Os aposentos privados do Sumo Pontífice ficam no terceiro andar do Palácio Apostólico desde que Pio XI decidiu transferi-los em 1903.
Completamente reformados em 1964, durante o pontificado de Paulo VI, são funcionais, cômodos e acolhedores, mas menos luxuosos do que os históricos salões nos quais o Papa recebeu seus convidados ilustres durante seus quase 27 anos de pontificado, sempre vistos na televisão.
Os apartamentos, com acesso por um vestíbulo, incluem um salão, uma biblioteca privada, um escritório para seu secretário particular, monsenhor Stanislaw Dziwisz, que controla o acesso ao estúdio privado do Santo Padre, assim como uma capela privada, e um refeitório.
Na lateral do imponente palácio, iluminado por três janelas, fica o dormitório, ao lado do qual foi instalado um ambulatório.
''A cama do Papa está praticamente no meio do grande quarto. Uma grande cama coberta com lençóis brancos.

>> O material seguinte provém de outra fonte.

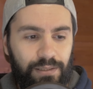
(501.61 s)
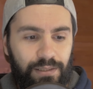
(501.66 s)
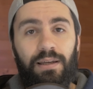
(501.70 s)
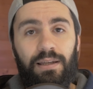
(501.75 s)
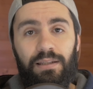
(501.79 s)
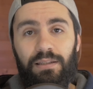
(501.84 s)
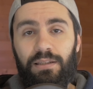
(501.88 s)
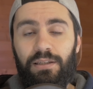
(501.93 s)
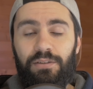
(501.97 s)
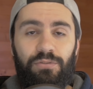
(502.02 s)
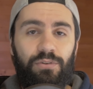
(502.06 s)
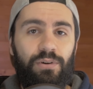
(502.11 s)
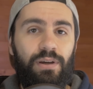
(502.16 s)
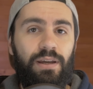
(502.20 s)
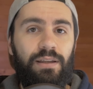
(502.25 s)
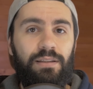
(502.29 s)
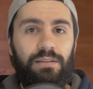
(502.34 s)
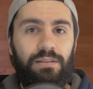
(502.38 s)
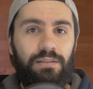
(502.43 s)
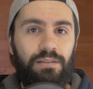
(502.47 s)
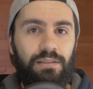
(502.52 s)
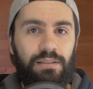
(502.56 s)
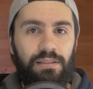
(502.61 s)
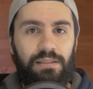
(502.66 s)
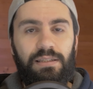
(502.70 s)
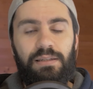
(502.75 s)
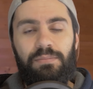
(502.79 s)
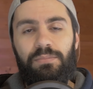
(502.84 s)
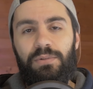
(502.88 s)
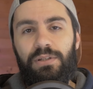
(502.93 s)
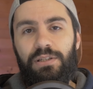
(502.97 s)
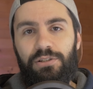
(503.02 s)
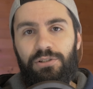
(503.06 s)
And if you had the
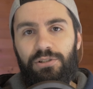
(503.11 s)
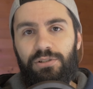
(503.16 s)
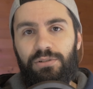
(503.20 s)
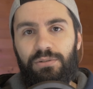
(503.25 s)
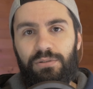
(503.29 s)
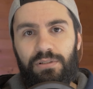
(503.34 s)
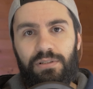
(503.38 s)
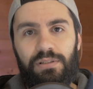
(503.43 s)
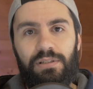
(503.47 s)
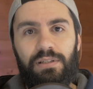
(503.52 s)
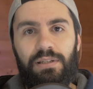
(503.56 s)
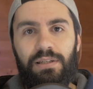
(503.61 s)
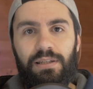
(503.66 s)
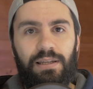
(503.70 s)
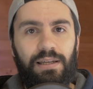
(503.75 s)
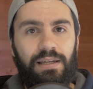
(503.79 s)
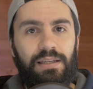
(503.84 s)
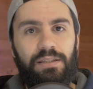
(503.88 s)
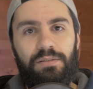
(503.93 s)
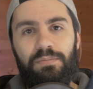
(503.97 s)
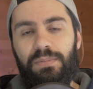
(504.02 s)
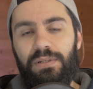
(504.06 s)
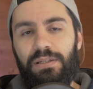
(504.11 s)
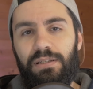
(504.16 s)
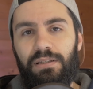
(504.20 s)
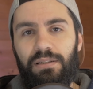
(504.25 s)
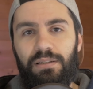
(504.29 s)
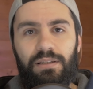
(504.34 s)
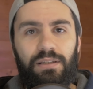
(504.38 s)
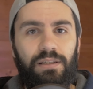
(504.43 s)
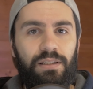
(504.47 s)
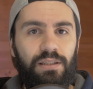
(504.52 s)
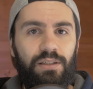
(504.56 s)
same issues as
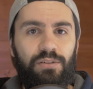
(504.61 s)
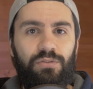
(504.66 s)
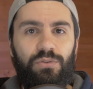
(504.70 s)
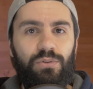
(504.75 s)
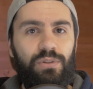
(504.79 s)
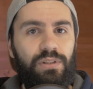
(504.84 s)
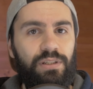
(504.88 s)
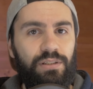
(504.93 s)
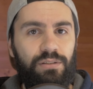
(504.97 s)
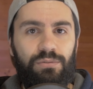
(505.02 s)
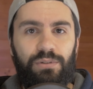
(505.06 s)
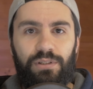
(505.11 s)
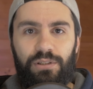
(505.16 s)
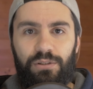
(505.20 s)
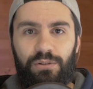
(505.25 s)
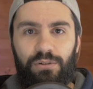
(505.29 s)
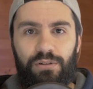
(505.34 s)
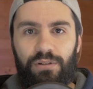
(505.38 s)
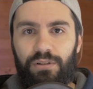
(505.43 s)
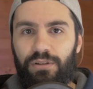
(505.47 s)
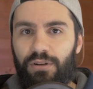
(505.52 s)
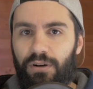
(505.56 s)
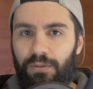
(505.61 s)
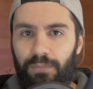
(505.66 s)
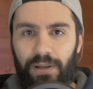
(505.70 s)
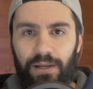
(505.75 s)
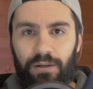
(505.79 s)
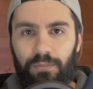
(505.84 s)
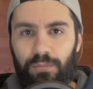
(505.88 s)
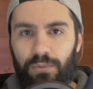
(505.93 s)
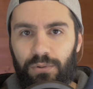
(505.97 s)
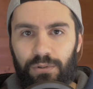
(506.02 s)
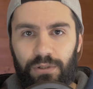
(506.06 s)
me, if you did return your
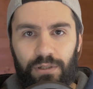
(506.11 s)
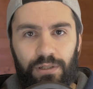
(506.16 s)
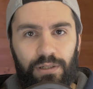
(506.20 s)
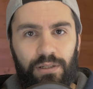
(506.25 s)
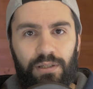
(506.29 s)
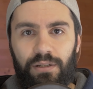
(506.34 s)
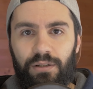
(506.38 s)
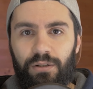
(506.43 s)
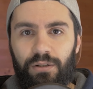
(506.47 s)
MacBook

Tudo era branco'', explicou ontem à imprensa o cardeal italiano Mario Francesco Pomppedda, do Conselho Pontifício para os textos legislativos, que visitou João Paulo II na tarde de sexta-feira.
''O Papa repousava recostado em grandes almofadas, ligeiramente virado para o lado direito. Seu secretário (monsenhor Stanislaw Dziwisz) e uma freira estavam sentados em cadeiras diante dele. Alguns aparelhos, em torno dos quais estavam duas enfermeiras, estavam situados dos lados da cama'', contou.

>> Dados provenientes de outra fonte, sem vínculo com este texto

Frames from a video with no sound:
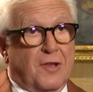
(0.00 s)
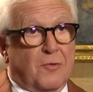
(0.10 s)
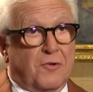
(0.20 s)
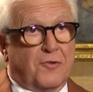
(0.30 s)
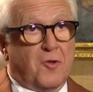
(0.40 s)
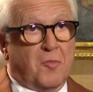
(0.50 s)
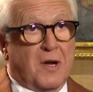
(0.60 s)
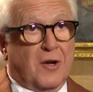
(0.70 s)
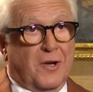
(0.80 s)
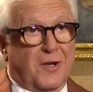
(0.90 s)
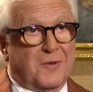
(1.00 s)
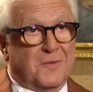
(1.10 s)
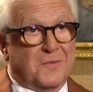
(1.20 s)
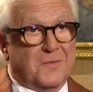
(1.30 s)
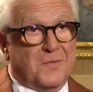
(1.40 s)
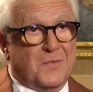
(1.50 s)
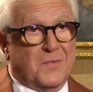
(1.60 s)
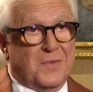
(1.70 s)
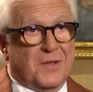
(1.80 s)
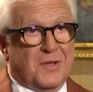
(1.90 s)
they were still married.
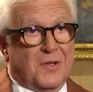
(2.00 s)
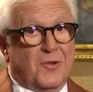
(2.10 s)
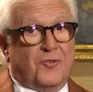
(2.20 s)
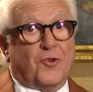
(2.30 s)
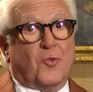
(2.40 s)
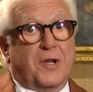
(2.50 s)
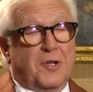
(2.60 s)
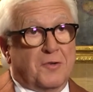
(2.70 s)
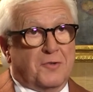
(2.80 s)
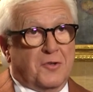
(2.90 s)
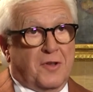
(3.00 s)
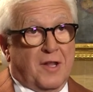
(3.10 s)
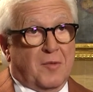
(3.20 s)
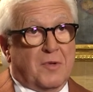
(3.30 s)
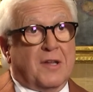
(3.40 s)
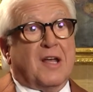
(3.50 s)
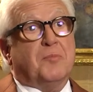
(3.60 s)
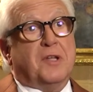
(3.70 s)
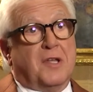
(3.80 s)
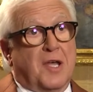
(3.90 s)
So we interviewed them, and
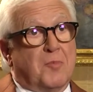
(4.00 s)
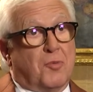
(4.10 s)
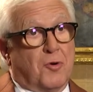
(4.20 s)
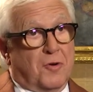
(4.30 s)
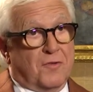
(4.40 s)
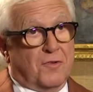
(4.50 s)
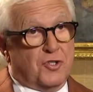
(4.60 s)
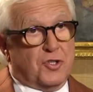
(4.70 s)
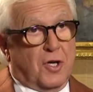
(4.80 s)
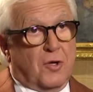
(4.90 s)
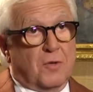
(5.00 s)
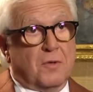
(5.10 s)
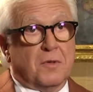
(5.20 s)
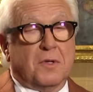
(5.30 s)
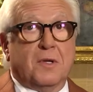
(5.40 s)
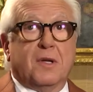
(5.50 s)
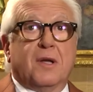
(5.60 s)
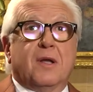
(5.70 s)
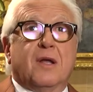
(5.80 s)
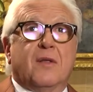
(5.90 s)
that became part of the show.
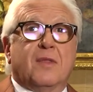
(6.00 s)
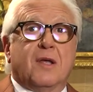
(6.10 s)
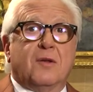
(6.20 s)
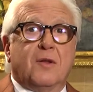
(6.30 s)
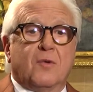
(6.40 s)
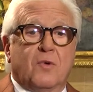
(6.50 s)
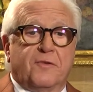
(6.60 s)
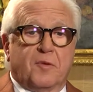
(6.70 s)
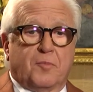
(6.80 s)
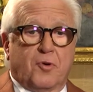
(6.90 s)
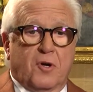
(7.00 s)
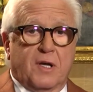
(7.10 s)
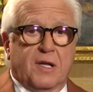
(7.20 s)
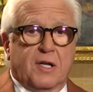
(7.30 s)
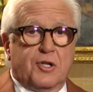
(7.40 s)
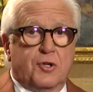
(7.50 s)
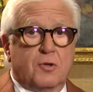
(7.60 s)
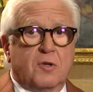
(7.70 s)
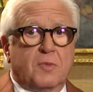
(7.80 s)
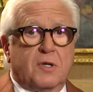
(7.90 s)
And then there was a party at
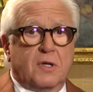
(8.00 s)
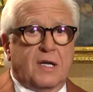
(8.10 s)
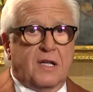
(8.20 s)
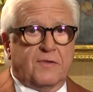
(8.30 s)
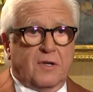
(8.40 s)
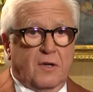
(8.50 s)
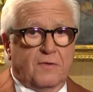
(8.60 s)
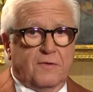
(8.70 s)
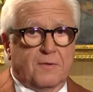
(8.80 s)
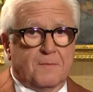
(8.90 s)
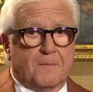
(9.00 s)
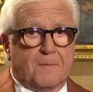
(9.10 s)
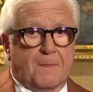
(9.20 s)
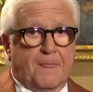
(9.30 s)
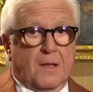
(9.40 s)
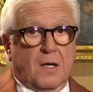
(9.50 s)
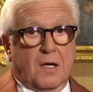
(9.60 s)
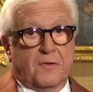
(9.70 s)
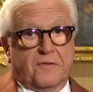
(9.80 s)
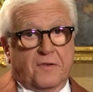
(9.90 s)
Eula McClaney's house
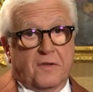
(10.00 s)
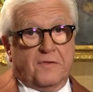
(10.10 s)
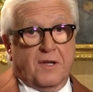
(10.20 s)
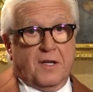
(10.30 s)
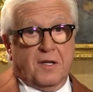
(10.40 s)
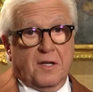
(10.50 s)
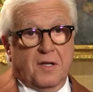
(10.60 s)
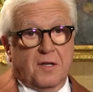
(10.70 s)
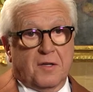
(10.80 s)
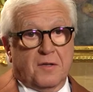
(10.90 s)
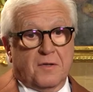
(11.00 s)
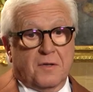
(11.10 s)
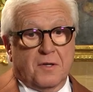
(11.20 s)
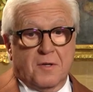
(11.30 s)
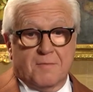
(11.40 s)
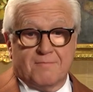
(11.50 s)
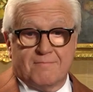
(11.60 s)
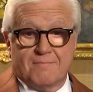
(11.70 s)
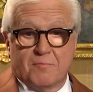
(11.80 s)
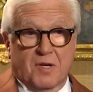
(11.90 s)
on Sunset and um,
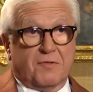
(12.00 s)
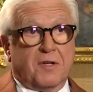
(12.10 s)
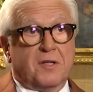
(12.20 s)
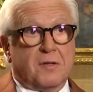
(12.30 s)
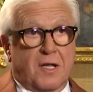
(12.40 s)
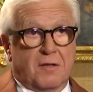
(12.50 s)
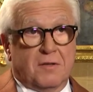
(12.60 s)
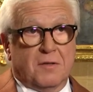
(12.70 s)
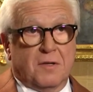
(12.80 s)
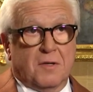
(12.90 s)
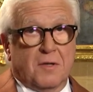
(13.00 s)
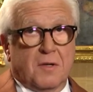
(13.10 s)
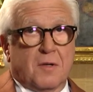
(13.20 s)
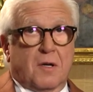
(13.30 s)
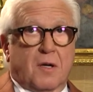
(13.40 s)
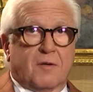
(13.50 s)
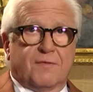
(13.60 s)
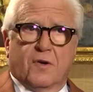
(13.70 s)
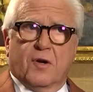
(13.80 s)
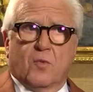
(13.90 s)
Beverly Glen. A
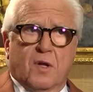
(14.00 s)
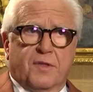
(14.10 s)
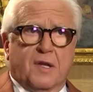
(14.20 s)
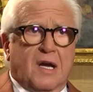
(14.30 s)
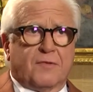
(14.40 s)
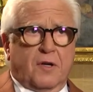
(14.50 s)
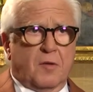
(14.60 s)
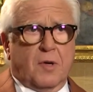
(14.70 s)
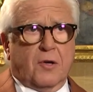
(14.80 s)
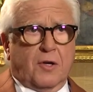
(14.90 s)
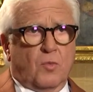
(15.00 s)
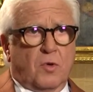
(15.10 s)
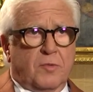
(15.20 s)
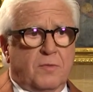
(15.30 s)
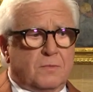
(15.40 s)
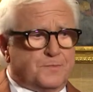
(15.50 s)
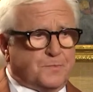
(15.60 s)
very wealthy African American womanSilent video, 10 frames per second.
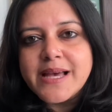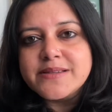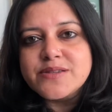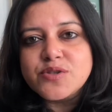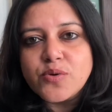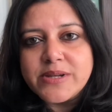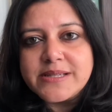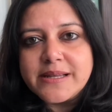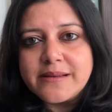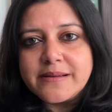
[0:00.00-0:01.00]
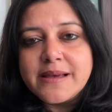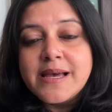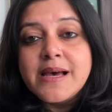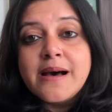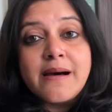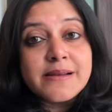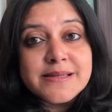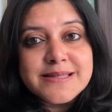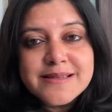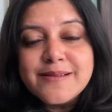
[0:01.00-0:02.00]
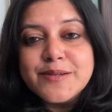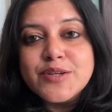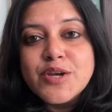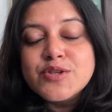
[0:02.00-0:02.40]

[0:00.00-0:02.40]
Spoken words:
as a storyteller are concerned.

''O secretário me apresentou: 'Santo Padre, é o cardeal Pompedda' e (o Papa) virou os olhos para mim. Tinha os olhos um pouco fechados, mas não estava dormindo. Quando meu nome foi pronunciado, os abriu'', disse.

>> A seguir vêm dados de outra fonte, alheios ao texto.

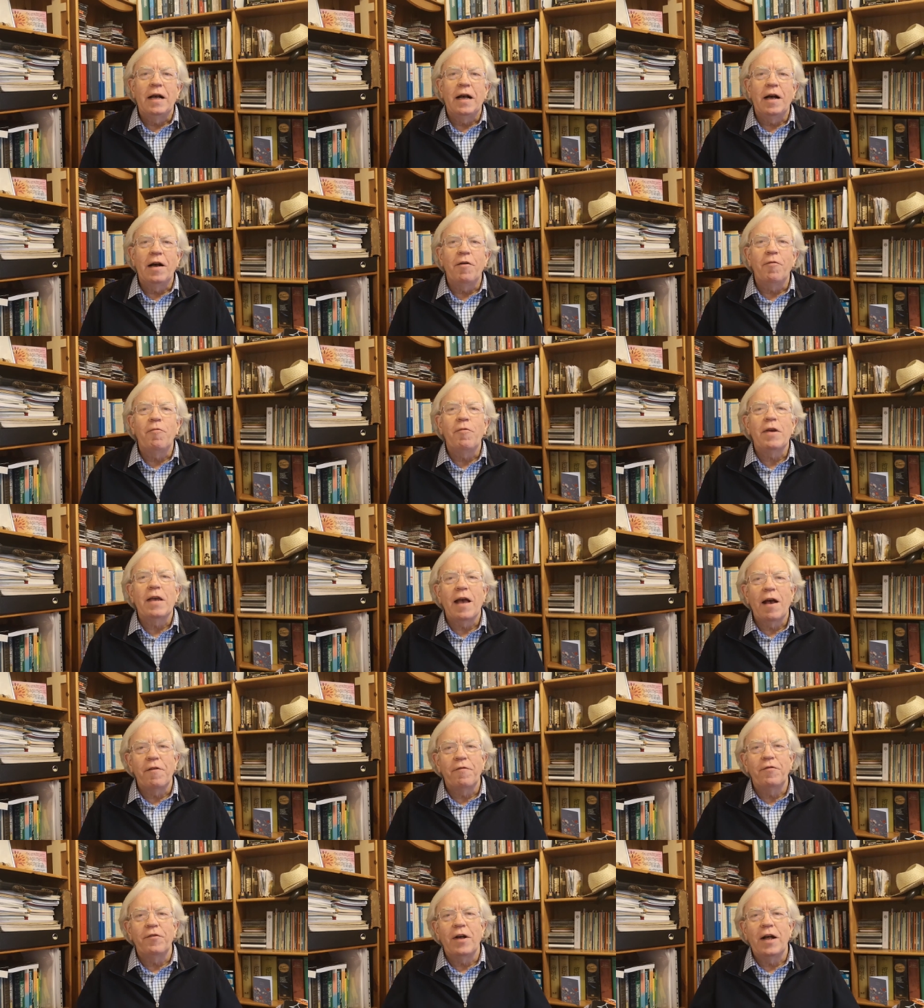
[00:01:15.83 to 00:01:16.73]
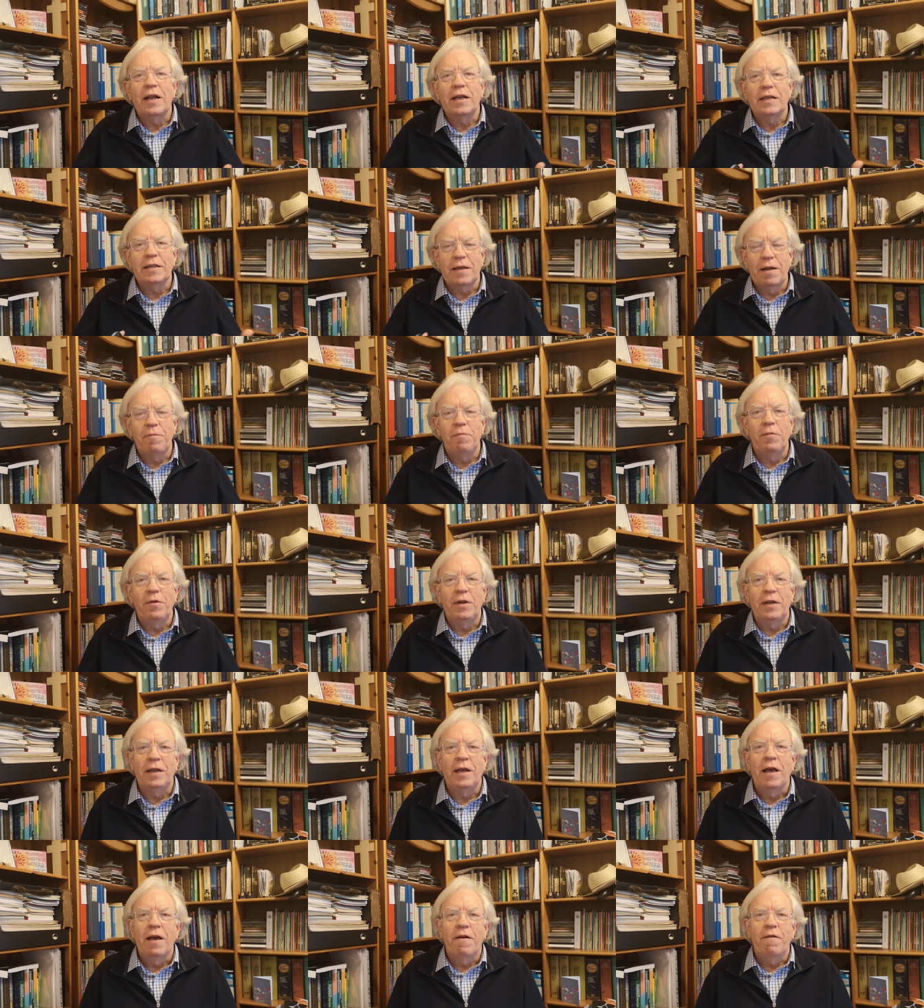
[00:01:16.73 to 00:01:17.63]
uh, we have an
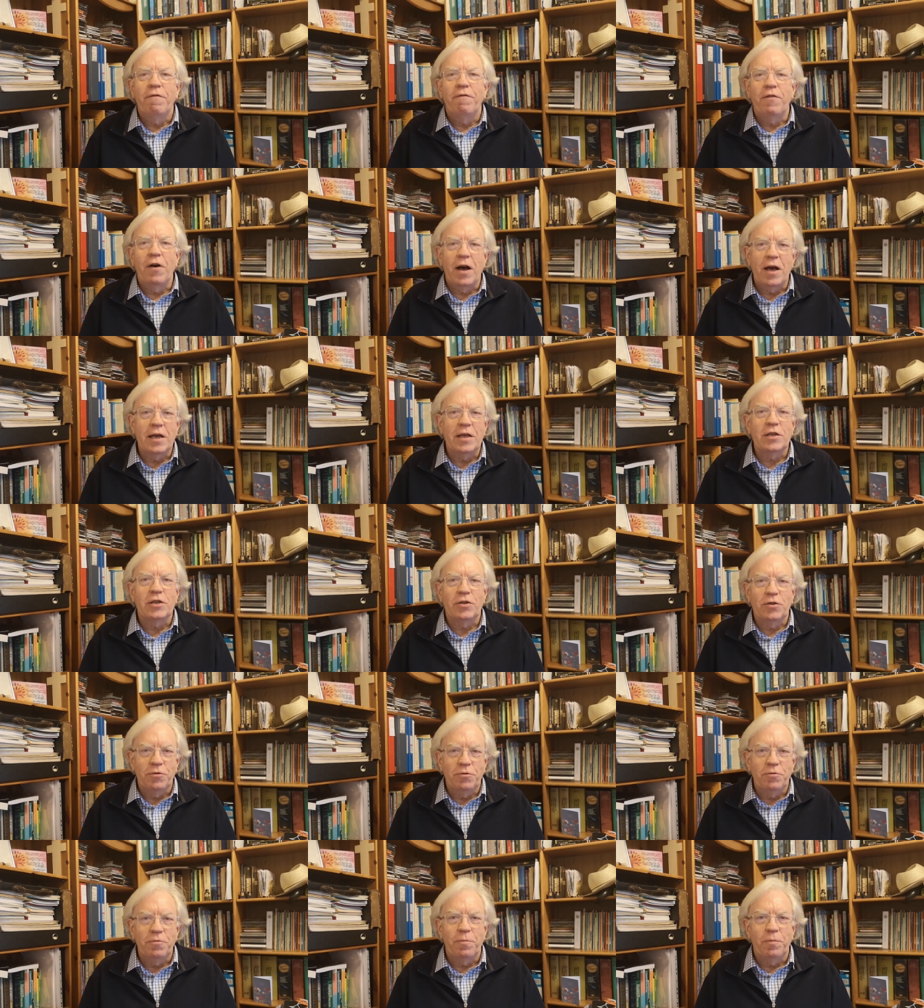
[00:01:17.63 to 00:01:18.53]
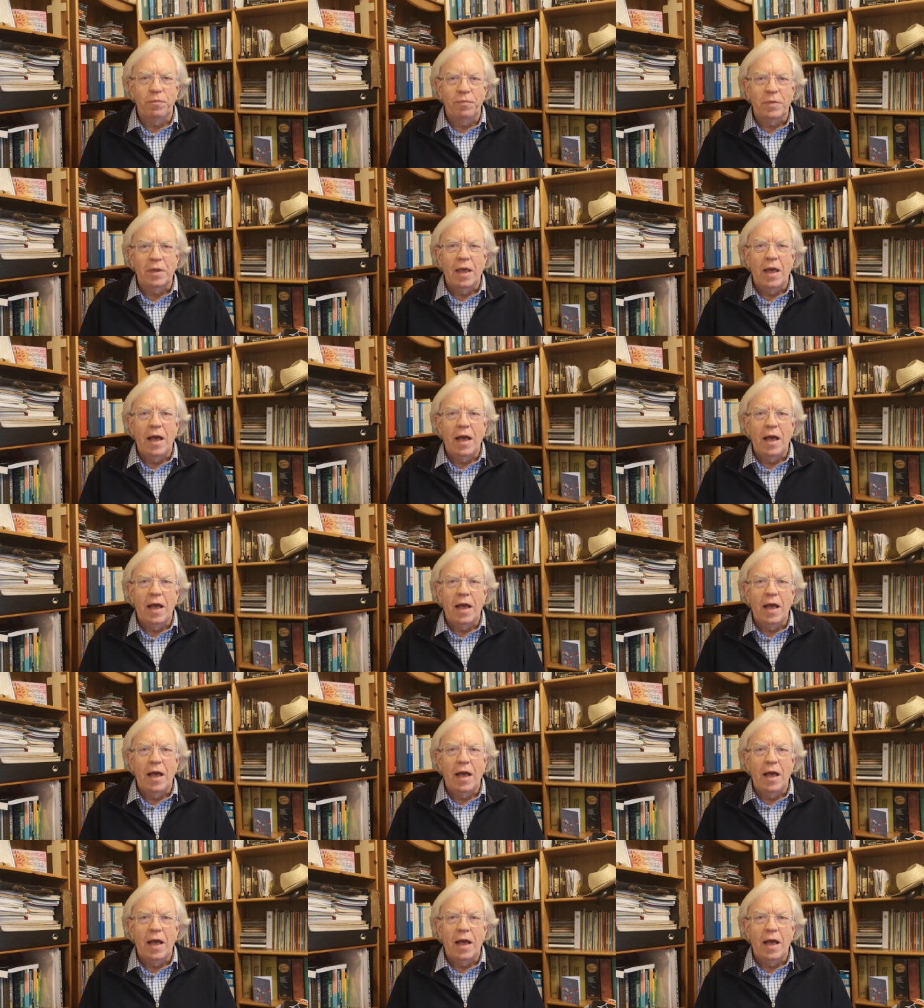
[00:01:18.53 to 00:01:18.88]
assembly via Zoom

''Surpreendeu-me a beleza deste olhar sorridente. Claramente queria que eu entendesse que me reconhecia (...) Vi que queria me saudar e que se esforçava para dizer algo, mas não pôde fazê-lo'', explicou.
''Não mostrava nenhum sinal de sofrimento, apesar da difícil respiração. Porém, não se queixava. Não tive a impressão de ver um agonizante'', afirmou.
Poucas pessoas tiveram o privilégio de visitar o chefe da Igreja Católica, mas todas concordam que João Paulo II enfrenta tranquilo os últimos instantes na Terra, longe da frieza de um hospital.